Le lendemain de son retour de congés, Sébastien Klem, 41 ans, effectue un test PCR, qui s'est révélé positif. Son employeur, l'office HLM M2A Habitat de Mulhouse l'a licencié pour faute grave, lui reprochant d'avoir mis ses collègues en danger.
Le 15 juillet 2020, Sébastien Klem revient de congé et reprend normalement son activité de gestionnaire sinistre à l'office HLM M2A de Mulhouse. Le lendemain, après une expertise effectuée dans le quartier des Coteaux, il aperçoit un stand drive de dépistage COVID sur le parking d'un hypermarché. Il s'arrête et effectue un test PCR puis retourne à son bureau.
"A part une légère toux, je n'avais vraiment aucun symptôme", explique Sébastien Klem, 41 ans. "Il s'agissait d'une opportunité sur ma route, je n'ai fait que suivre les recommandations du gouvernement, l'appel à réaliser des tests était tellement médiatisé, raconte-t-il. Je me sentais en pleine forme, la veille, j'étais même allé courir".
Le soir-même, il reçoit le résultat : positif. Sébastien Klem prévient alors immédiatement son employeur.

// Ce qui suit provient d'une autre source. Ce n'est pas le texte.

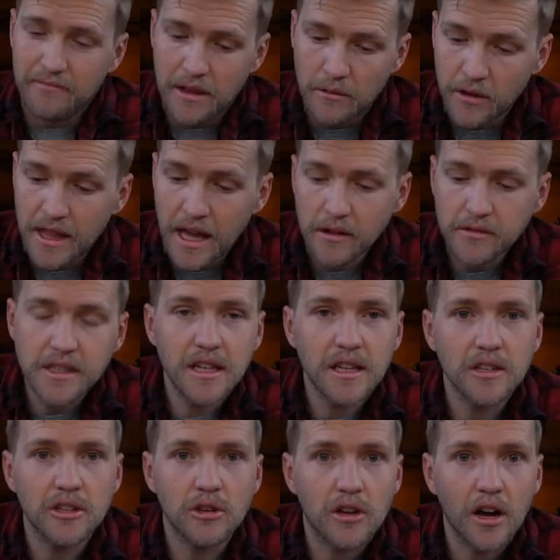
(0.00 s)
Without it,
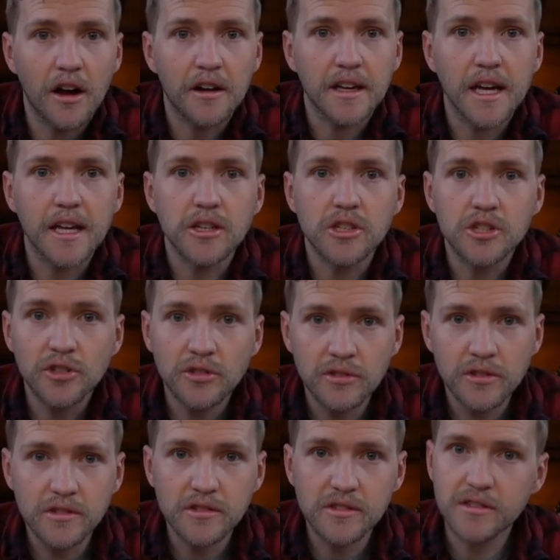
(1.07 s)
you can't get
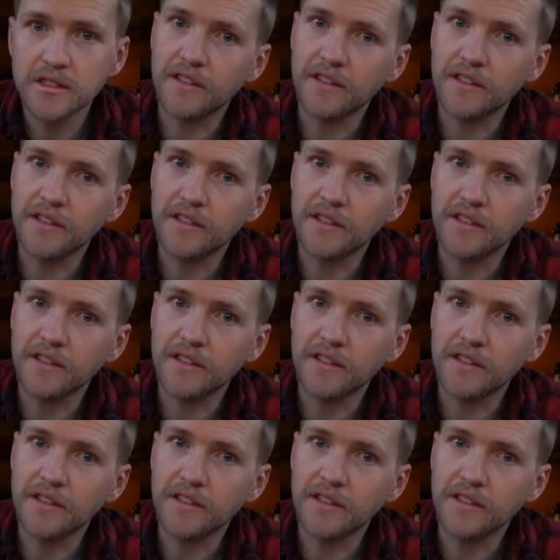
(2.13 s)
insurance.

Il est mis en quatorzaine, avec sa fille de 4 ans.
Malgré la réalisation de ce test le 16 juillet 2020 dans la matinée, et malgré le risque que vous faisiez courir aux autres collaborateurs, vous avez repris votre activité professionnelle l'après-midi et avez côtoyé vos collègues de travail alors que vous aviez des doutes sur votre état de santé en allant réaliser le test Covid-19. Votre comportement est totalement irresponsable et constitue une violation de votre obligation de sécurité.

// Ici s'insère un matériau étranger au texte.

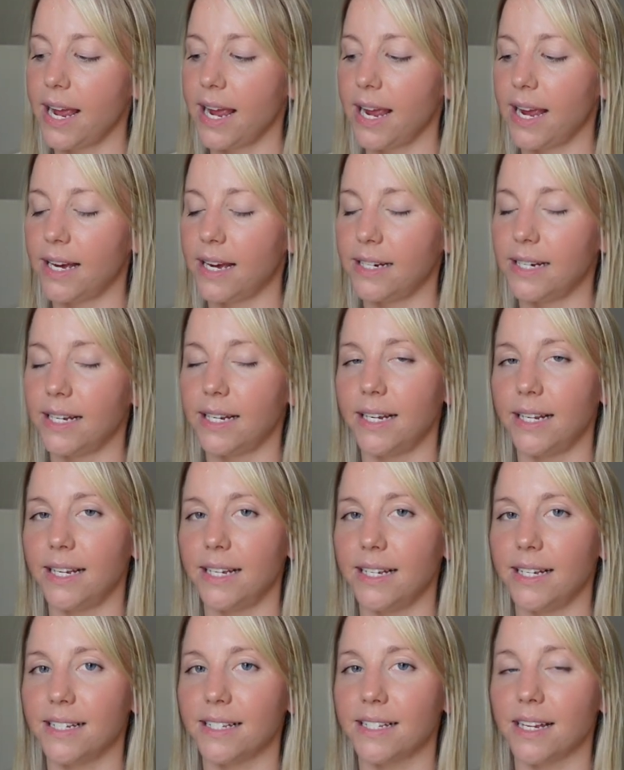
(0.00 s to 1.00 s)
and it
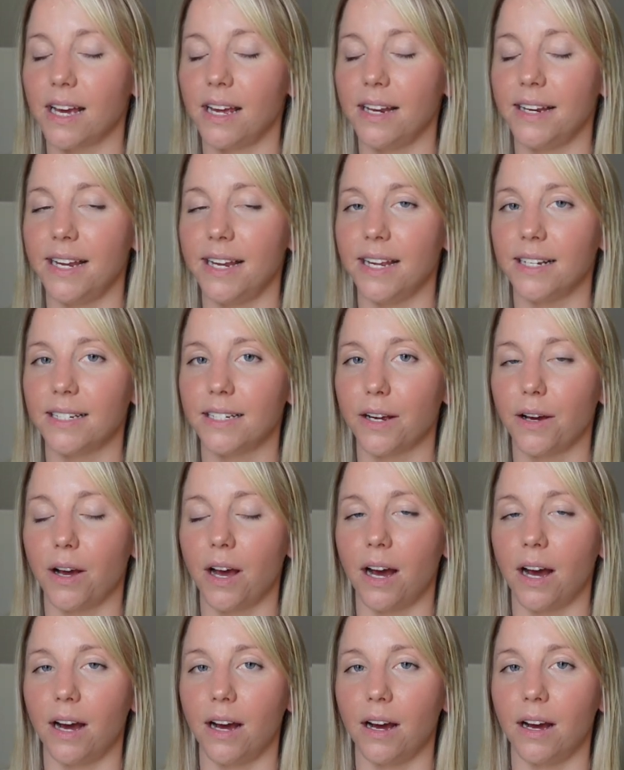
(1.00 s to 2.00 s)
is knit
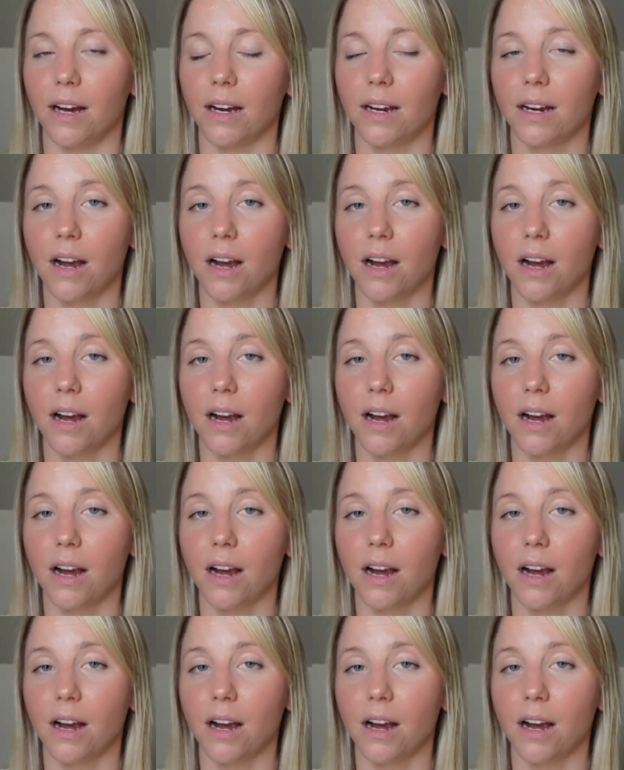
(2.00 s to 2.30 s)
uh,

Mis à pied puis licencié pour faute grave
Mi-août, Sébastien Klem reçoit un recommandé le convoquant à un entretien préalable de licenciement pour faute grave. Sa direction lui reproche de ne pas avoir appliqué l'obligation de sécurité ; il n'aurait pas dû aller retourner au travail après le test. "On ne fait pas un dépistage si on n'a pas de suspicion", affirme la direction des ressources humaines dans le courrier.La direction de l'office avance une version différente de celle de son ex-salarié : "Il était pâle, avait les yeux rouges et une forte toux, nous ont ses collègues qui s'inquiétaient". Eric Peter, le directeur général ajoute même : "il avait de la fièvre, il l'a dit à ses collègues. Ces derniers nous ont fourni des attestations écrites".
Dans la lettre de licenciement, il est précisé à Sébastien Klem qu'il aurait dû rester chez lui, et pourquoi pas faire du télétravail, dans l'attente des résultats du test. La société met également en avant le non-respect des protocoles santé et sécurité mis en place au sein de l'office pour faire face aux risques Covid-19, ce qui a entraîné une violation de l'obligation de sécurité. En effet, un questionnaire auto diagnostic envoyé par mail aux salariés dès le 11 mai demande à ces derniers de rester chez eux au moindre symptôme. Des symptômes détaillés sur cette fiche ci-dessous. Or la toux n'y apparait pas.A l'annonce de la positivité du test, il y a eu un vent de panique à l'office. La direction a dû mettre un étage entier à l'arrêt, mais ce n'est pas ce qui la gêne le plus : "c'est le fait qu'il a joué avec la vie de ses collègues, des locataires et des fournisseurs", insiste Eric Peter, son directeur général.
"On ne joue pas avec la vie des gens"
"On ne joue pas avec la vie des gens". Eric Peter explique qu'il n'avait pas d'autre choix que de licencier "vu la gravité des faits, il n'y a pas d'autre sanction possible".
Sébastien Klem a porté l'affaire devant les Prud'hommes et argue de sa bonne foi en expliquant que s'il avait eu une suspicion, jamais il n'aurait fait garder sa fille par ses parents, personnes âgées et à risque. De plus, il a fourni un certificat médical qui ne relève qu'une légère toux et aucun autre symptôme n'est mentionné. Aujourd'hui encore, il a du mal à réaliser ce qui lui arrive "Je vais faire un test et je suis puni, je me retrouve au chômage. Si j'avais pas fait de test, j'aurais encore mon emploi, mais j'aurais peut-être tué des gens".
Code du travail
Il y a en effets deux éléments du code du travail qui viennent se contredire. D'une part, le respect de la vie privée et du secret médical, et de l'autre, l'obligation de protéger les collègues, dans le cas d'une maladie contagieuse, selon les explications de maître Laurent Toussaint, avocat spécialiste du droit du travail, "et là dessus, le code du travail n'a pas réponse". C'est là-dessus que devra trancher la justice.En attendant, Sébastien Klem, est au moins soulagé d'une chose, il n'a contaminé personne, ni dans sa famille, ni dans son travail.